Your task is to transcribe all the entries exactly, excluding pictures.
*** Begin section ***
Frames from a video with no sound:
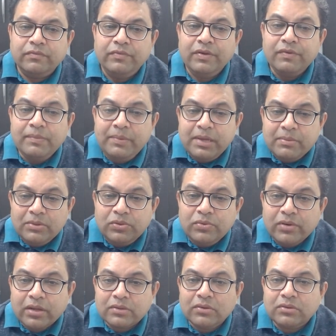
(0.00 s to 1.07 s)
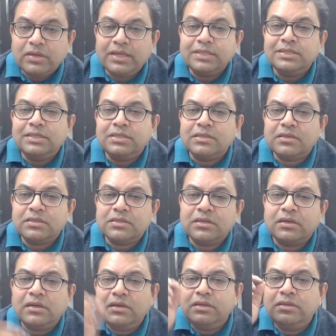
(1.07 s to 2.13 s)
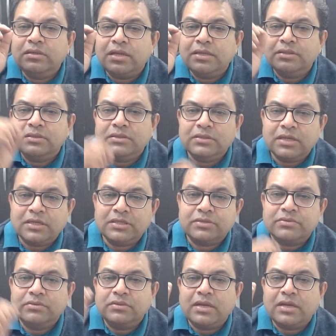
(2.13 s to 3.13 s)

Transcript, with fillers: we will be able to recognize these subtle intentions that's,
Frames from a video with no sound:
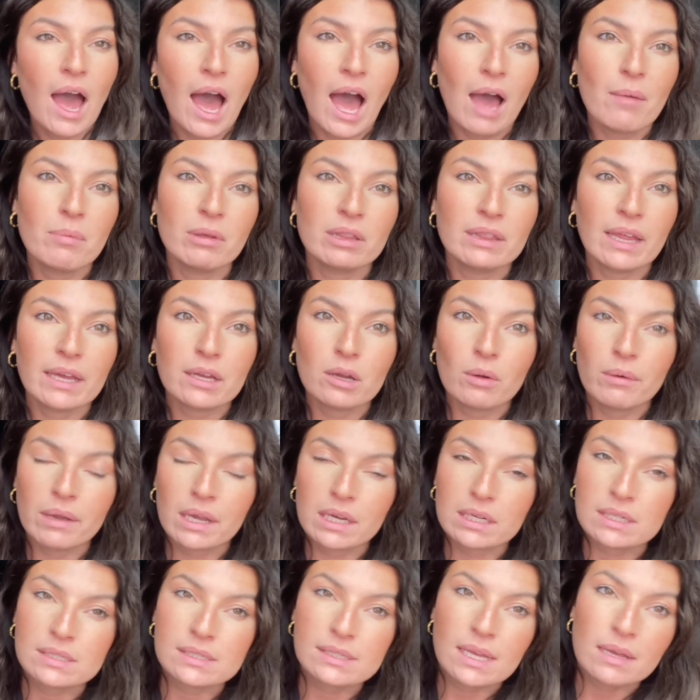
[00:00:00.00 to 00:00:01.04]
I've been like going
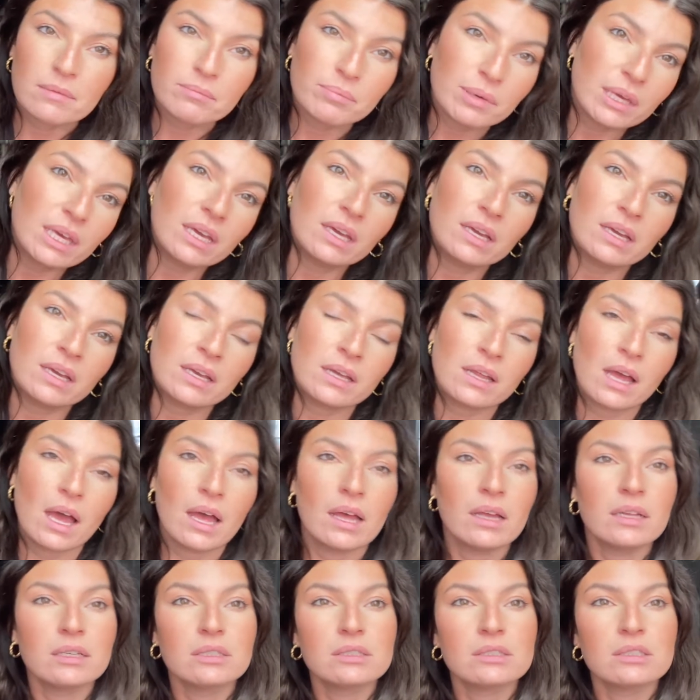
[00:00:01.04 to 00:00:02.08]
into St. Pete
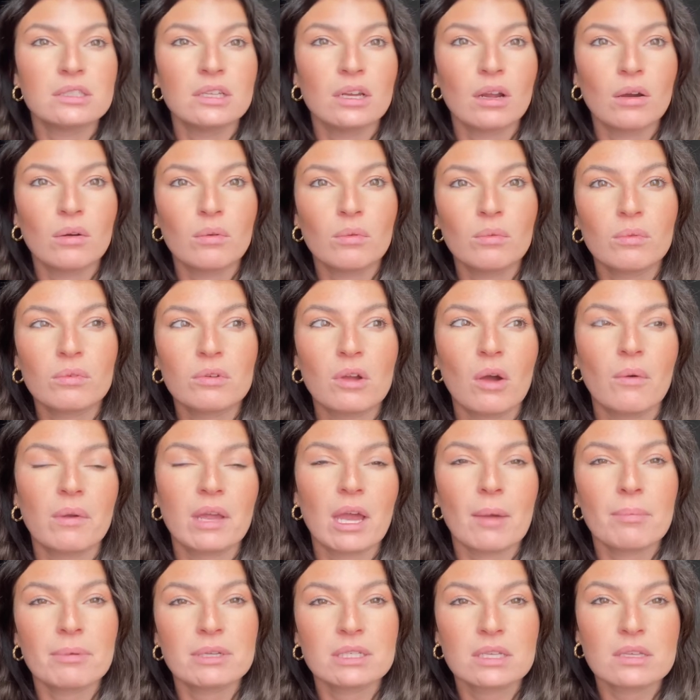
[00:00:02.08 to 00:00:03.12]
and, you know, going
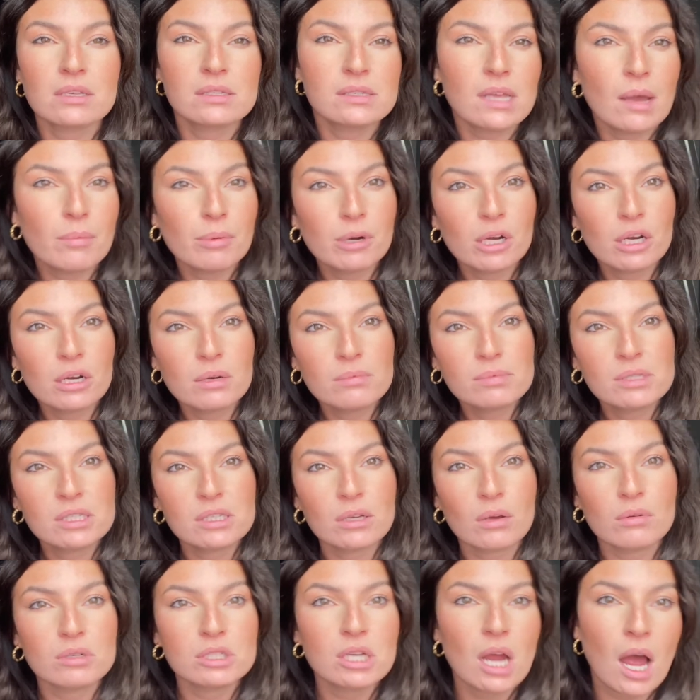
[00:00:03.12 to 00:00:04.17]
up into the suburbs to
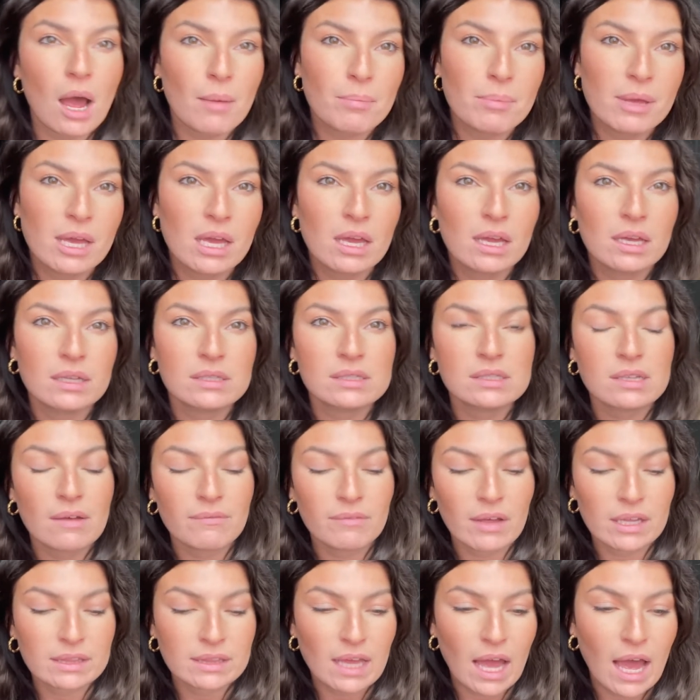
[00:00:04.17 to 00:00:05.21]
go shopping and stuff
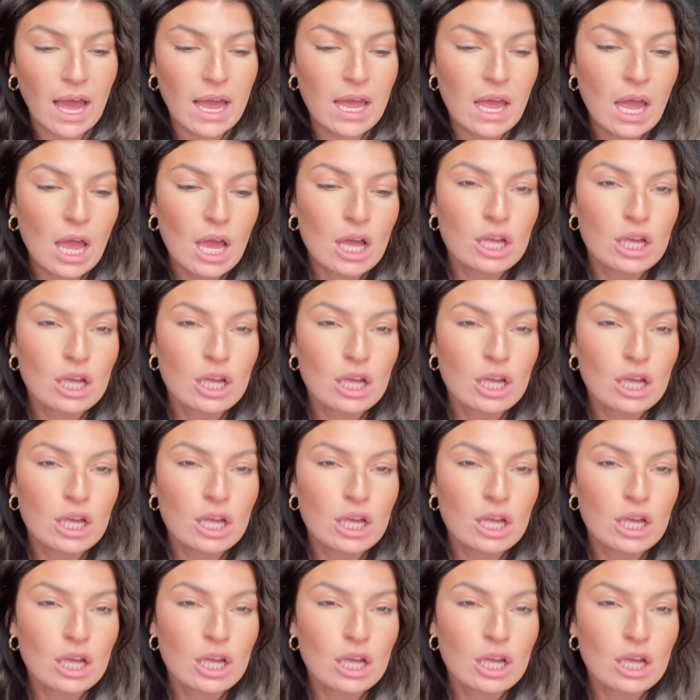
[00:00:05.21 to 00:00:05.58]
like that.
*** End section ***
- Reply to the exercise:
Frames from a video with no sound:
(0.00 s to 1.07 s)
(1.07 s to 2.13 s)
(2.13 s to 3.13 s)

Transcript, with fillers: we will be able to recognize these subtle intentions that's,
Frames from a video with no sound:
[00:00:00.00 to 00:00:01.04]
I've been like going
[00:00:01.04 to 00:00:02.08]
into St. Pete
[00:00:02.08 to 00:00:03.12]
and, you know, going
[00:00:03.12 to 00:00:04.17]
up into the suburbs to
[00:00:04.17 to 00:00:05.21]
go shopping and stuff
[00:00:05.21 to 00:00:05.58]
like that.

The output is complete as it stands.